Neighbours
- Tim Winton
Understanding the text
Answer the following questions.
a.
Describe how the young couple’s house looked like.
The young couple's house was small, but its high ceilings and paned windows gave it the
feel of an elegant cottage. From his study window, the young man could see out over
the rooftops and used car yards the Moreton Bay figs in the park where they walked
their dog
b.
How did the young couple identify their neighbors in the beginning of their
arrival?
The young couple identified their neighbours were different from the rich suburban neighbours. They were not as good as suburban because they were noisy. The young man and woman had lived all their lives in the expansive outer suburbs
where good neighbours were seldom seen and never heard. The sounds of spitting and
washing and daybreak watering came as a shock. The Macedonian family shouted,
ranted, screamed. It took six months for the newcomers to comprehend the fact that
their neighbours were not murdering each other, merely talking.
c.
How did the neighbours help the young couple in the kitchen garden?

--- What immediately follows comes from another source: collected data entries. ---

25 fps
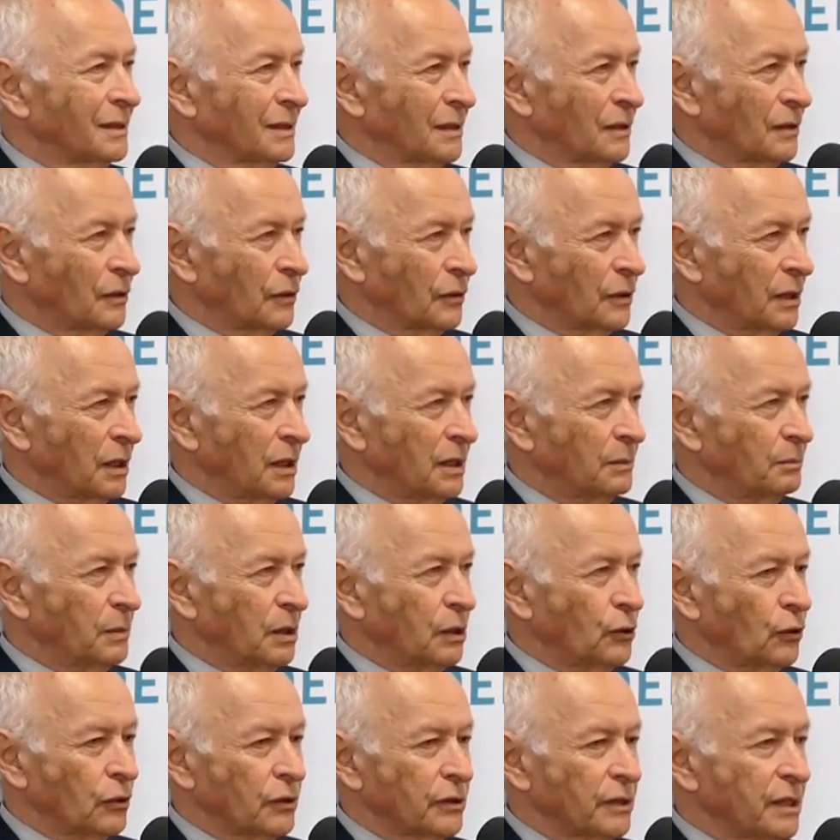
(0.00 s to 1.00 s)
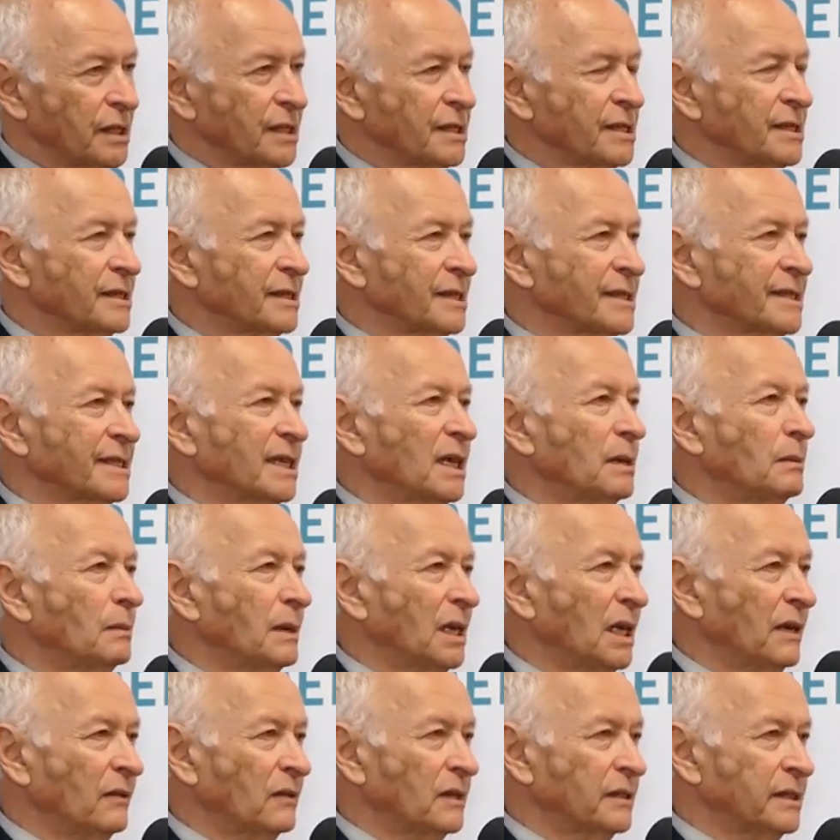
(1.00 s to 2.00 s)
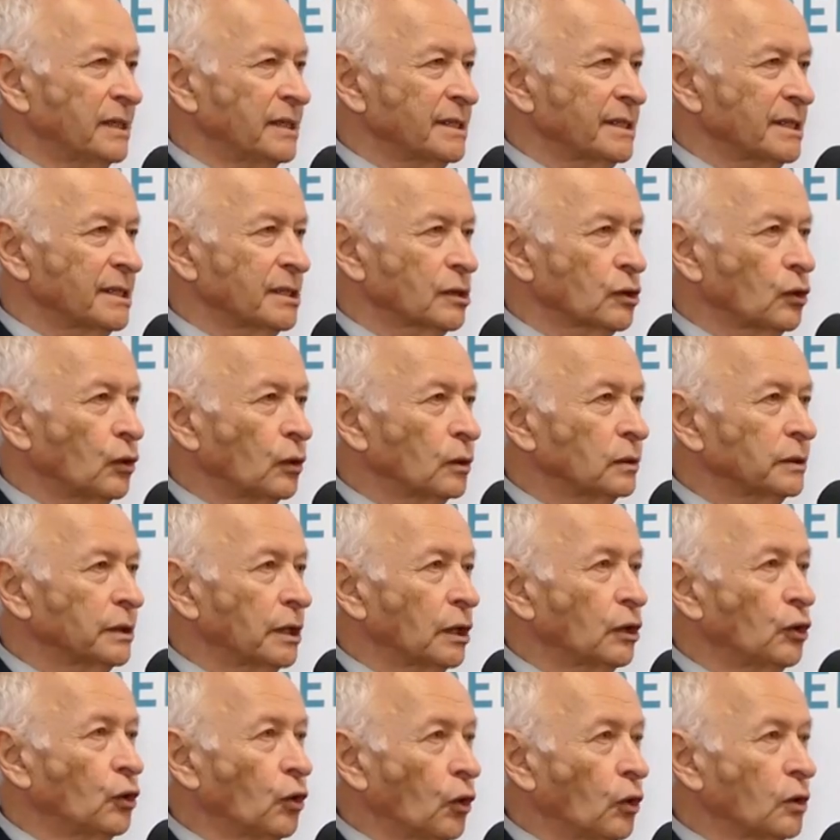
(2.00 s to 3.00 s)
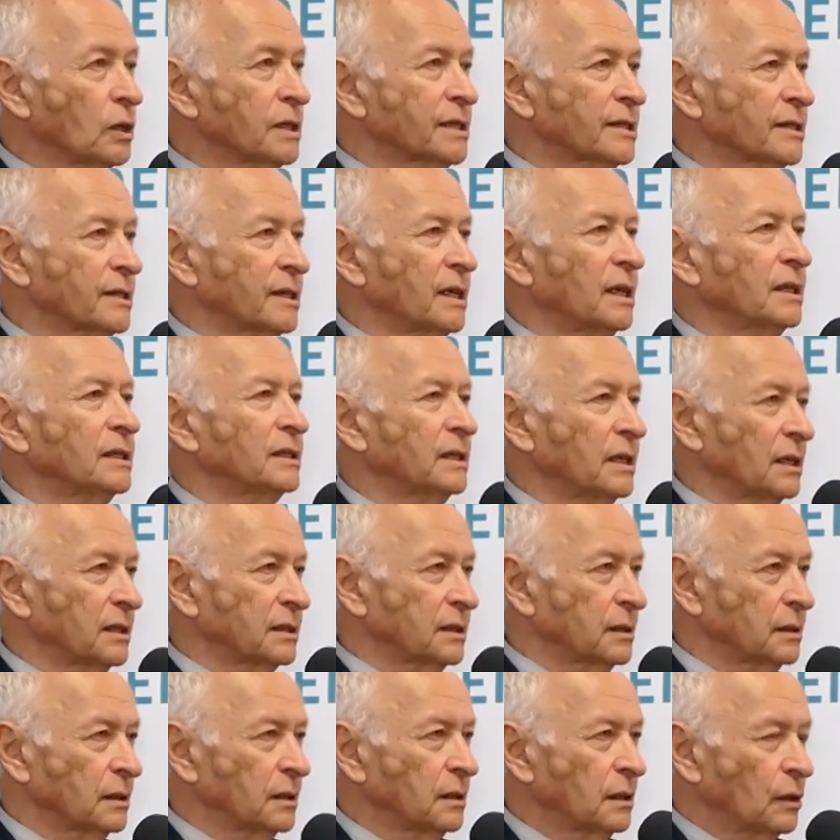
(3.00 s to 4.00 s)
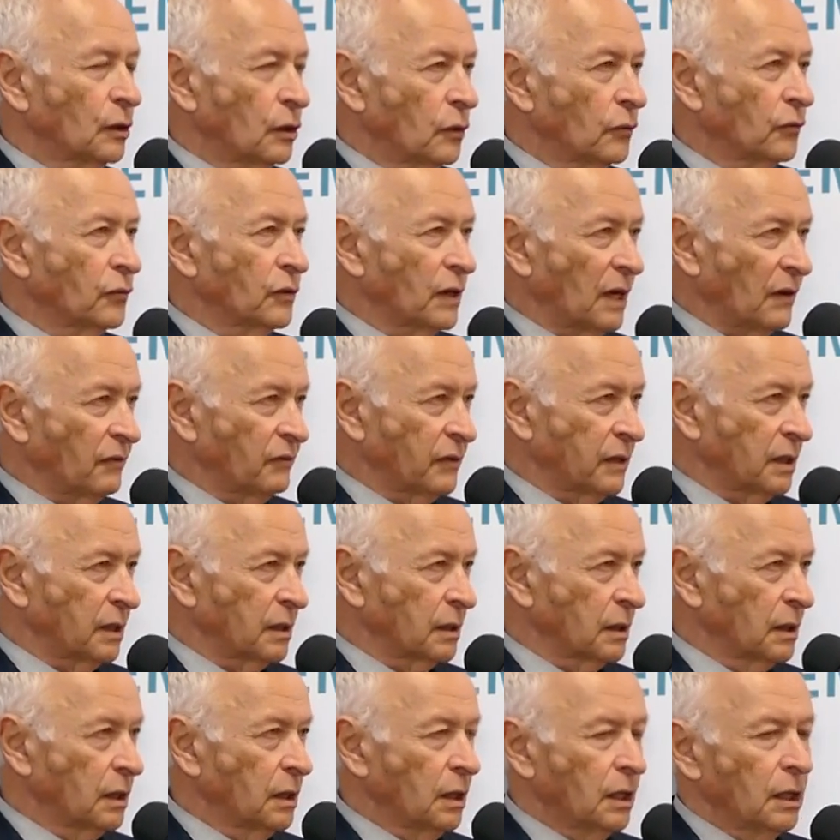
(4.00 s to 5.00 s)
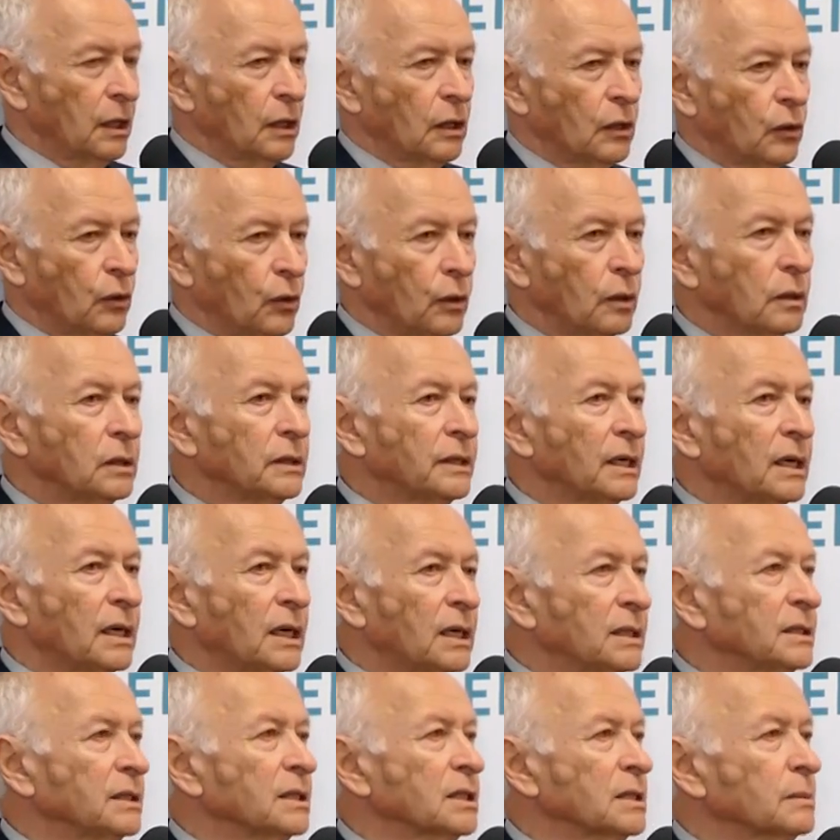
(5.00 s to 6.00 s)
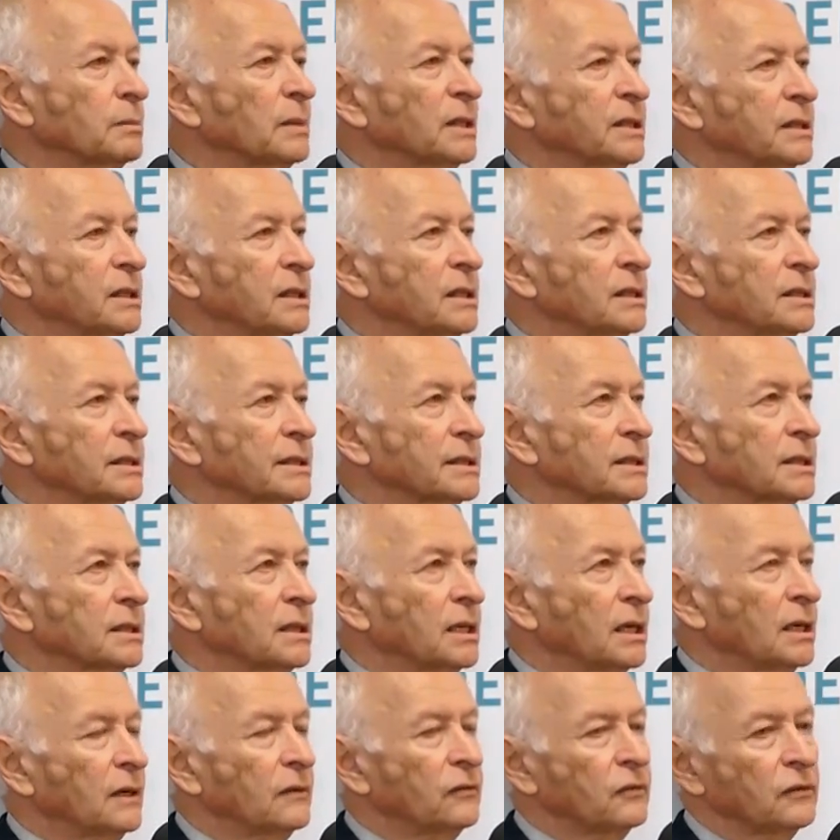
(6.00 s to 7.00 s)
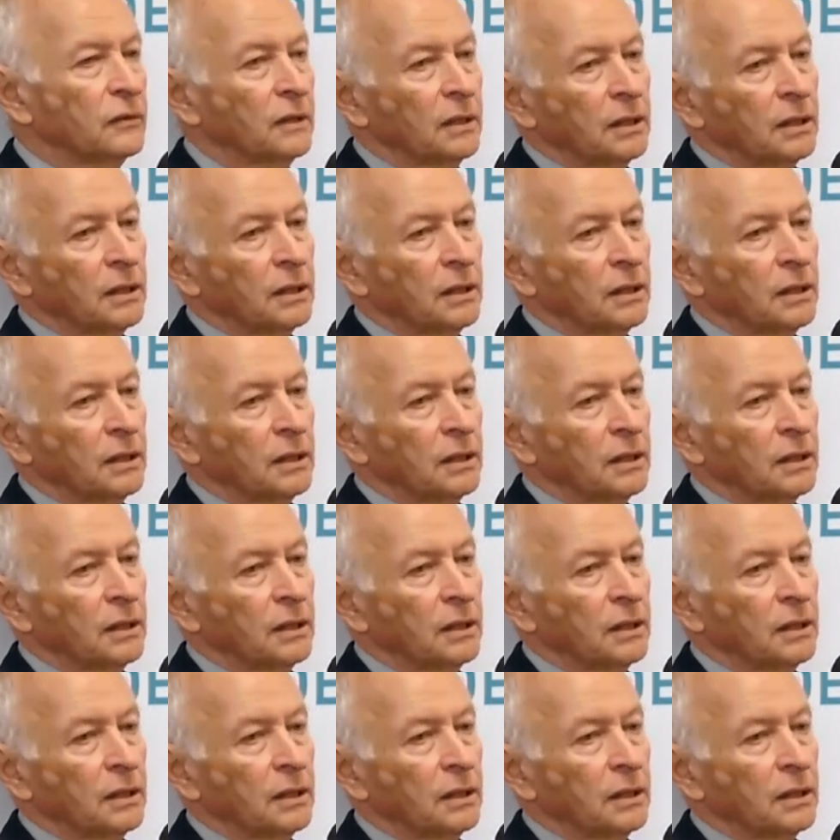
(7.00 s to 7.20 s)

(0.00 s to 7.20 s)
okay? Because this is the same level. This is called the gold standard of grafting. All the other materials have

In the autumn, the young couple cleared rubbish from their backyard and turned and
manured the soil under the open and measured gaze of the neighbours. They planted
leeks, onions, cabbage, Brussels sprouts and broad beans and this caused the neighbours
to come to the fence and offer advice about spacing, hilling, mulching. The young man
resented the interference, but he took careful note of what was said. His wife was bold
enough to run a hand over the child's stubble and the big woman with black eyes and
butcher's arms gave her a bagful of garlic cloves to plant.
d.
Why were the people in the neighborhood surprised at the role of the young man
and his wife in their family?
The Macedonians raised eyebrows at the late hour at which the newcomers rose in the mornings. The young man sensed their disapproval at his staying home to write his thesis while his wife worked.
e.
How did the neighbours respond to the woman’s pregnancy?
People smiled tirelessly at them. The man in the deli gave her small presents
of chocolates and him packets of cigarettes that he stored at home, not being a smoker.
In the summer, Italian women began to offer names. Greek women stopped the young
woman in the street, pulled her skirt up and felt her belly, telling her it was bound to be
a boy. By late summer the woman next door had knitted the baby a suit, complete with
booties and beanie. The young woman felt flattered, claustrophobic, grateful, peeved.
f.
Why did the young man begin to weep at the end of the story?
The young man heard shouting outside. He went to the back door. On the Macedonian side of the
fence, a small queue of bleary faces looked up, cheering, and the young man began to
weep. The twentieth-century novel had not prepared him for this and he got so emotional to everyone cheering the birth of his baby. So he began to weep at the end of the story.
g.
Why do you think the author did not characterize the persons in the story with
proper names?
I think the author did not characterize the persons in the story with proper names because he wants to bring the common case of immigrants to a new place. They get exposed to multi-culture and language. Yet they can get along. It is a story about a newly married couple living in a multicultural and multilingual suburb neighborhood. It shows that cultural and linguistic barriers cannot stop peoplefrom bestowing love and compassion.